+++ DATA FOR ANALYSIS +++
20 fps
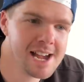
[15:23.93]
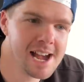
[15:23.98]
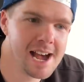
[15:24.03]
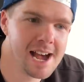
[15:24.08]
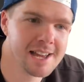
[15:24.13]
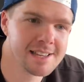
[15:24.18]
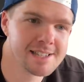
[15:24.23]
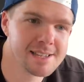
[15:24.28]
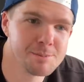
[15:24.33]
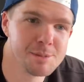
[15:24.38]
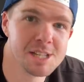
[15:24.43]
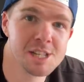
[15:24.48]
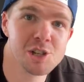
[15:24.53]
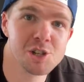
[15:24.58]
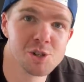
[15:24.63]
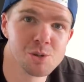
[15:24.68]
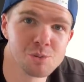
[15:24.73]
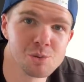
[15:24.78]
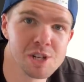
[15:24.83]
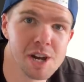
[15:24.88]
uh, some
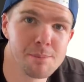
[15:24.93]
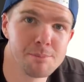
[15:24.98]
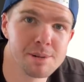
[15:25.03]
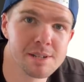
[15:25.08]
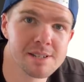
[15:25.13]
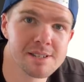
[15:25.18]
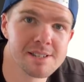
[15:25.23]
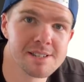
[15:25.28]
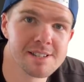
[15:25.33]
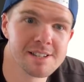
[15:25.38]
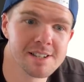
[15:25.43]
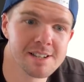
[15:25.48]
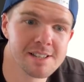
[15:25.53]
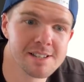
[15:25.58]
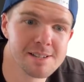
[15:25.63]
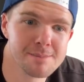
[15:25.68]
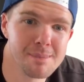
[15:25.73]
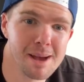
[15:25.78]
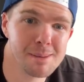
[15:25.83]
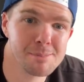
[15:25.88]
additional jumpers to,
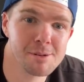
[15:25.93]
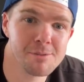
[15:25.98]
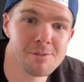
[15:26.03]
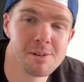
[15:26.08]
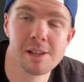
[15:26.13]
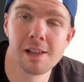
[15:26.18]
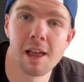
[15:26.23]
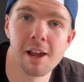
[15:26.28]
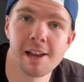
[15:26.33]
to make me feel,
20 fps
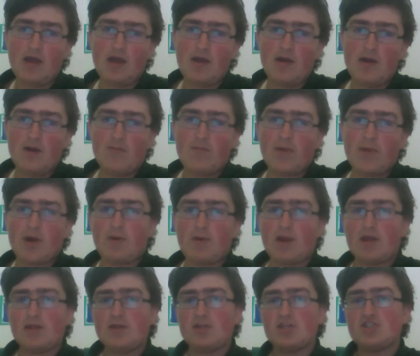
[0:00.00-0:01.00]
But anyway,
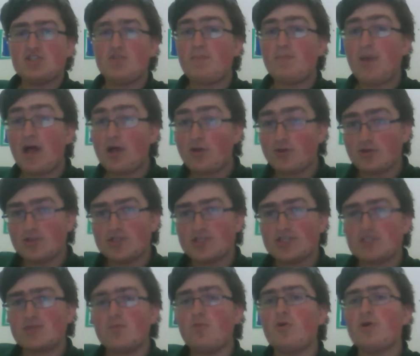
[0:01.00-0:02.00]
the spells is
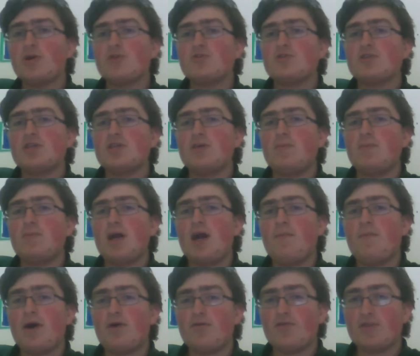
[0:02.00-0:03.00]
the more interesting bit
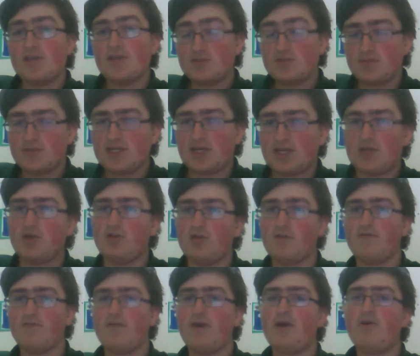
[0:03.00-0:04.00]
about this particular
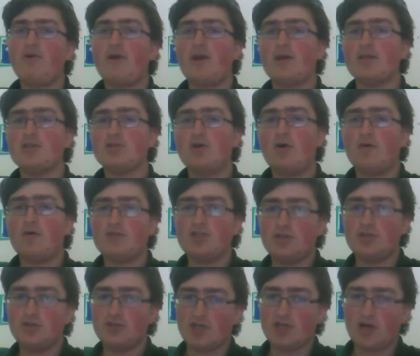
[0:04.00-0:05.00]
variant of
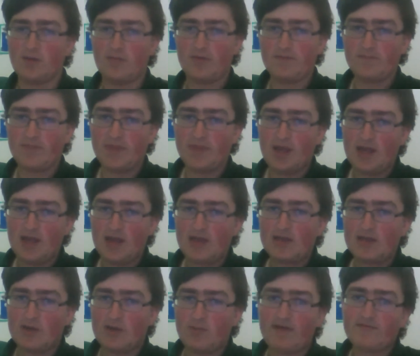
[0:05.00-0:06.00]
Shields Up.
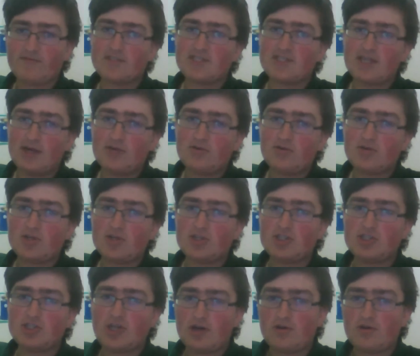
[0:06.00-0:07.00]
Now we have the standard
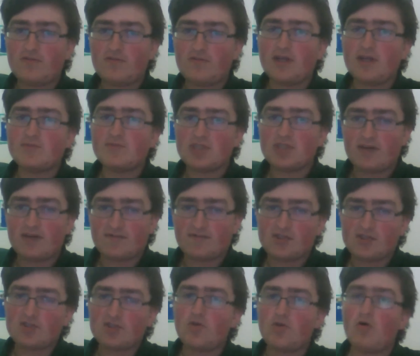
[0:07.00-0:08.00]
Shadow Flame, Siphon
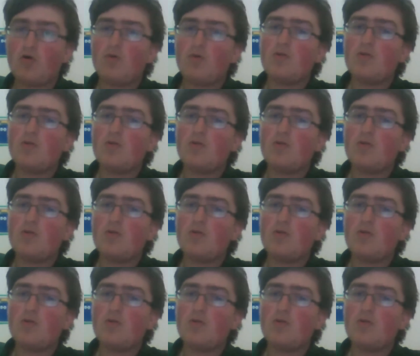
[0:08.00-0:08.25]
Soul,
+++
(TASK DESCRIPTION): In your copy, include no pictures, but set down every record exactly.

(EXERCISE RESPONSE):
20 fps
[15:23.93]
[15:23.98]
[15:24.03]
[15:24.08]
[15:24.13]
[15:24.18]
[15:24.23]
[15:24.28]
[15:24.33]
[15:24.38]
[15:24.43]
[15:24.48]
[15:24.53]
[15:24.58]
[15:24.63]
[15:24.68]
[15:24.73]
[15:24.78]
[15:24.83]
[15:24.88]
uh, some
[15:24.93]
[15:24.98]
[15:25.03]
[15:25.08]
[15:25.13]
[15:25.18]
[15:25.23]
[15:25.28]
[15:25.33]
[15:25.38]
[15:25.43]
[15:25.48]
[15:25.53]
[15:25.58]
[15:25.63]
[15:25.68]
[15:25.73]
[15:25.78]
[15:25.83]
[15:25.88]
additional jumpers to,
[15:25.93]
[15:25.98]
[15:26.03]
[15:26.08]
[15:26.13]
[15:26.18]
[15:26.23]
[15:26.28]
[15:26.33]
to make me feel,
20 fps
[0:00.00-0:01.00]
But anyway,
[0:01.00-0:02.00]
the spells is
[0:02.00-0:03.00]
the more interesting bit
[0:03.00-0:04.00]
about this particular
[0:04.00-0:05.00]
variant of
[0:05.00-0:06.00]
Shields Up.
[0:06.00-0:07.00]
Now we have the standard
[0:07.00-0:08.00]
Shadow Flame, Siphon
[0:08.00-0:08.25]
Soul,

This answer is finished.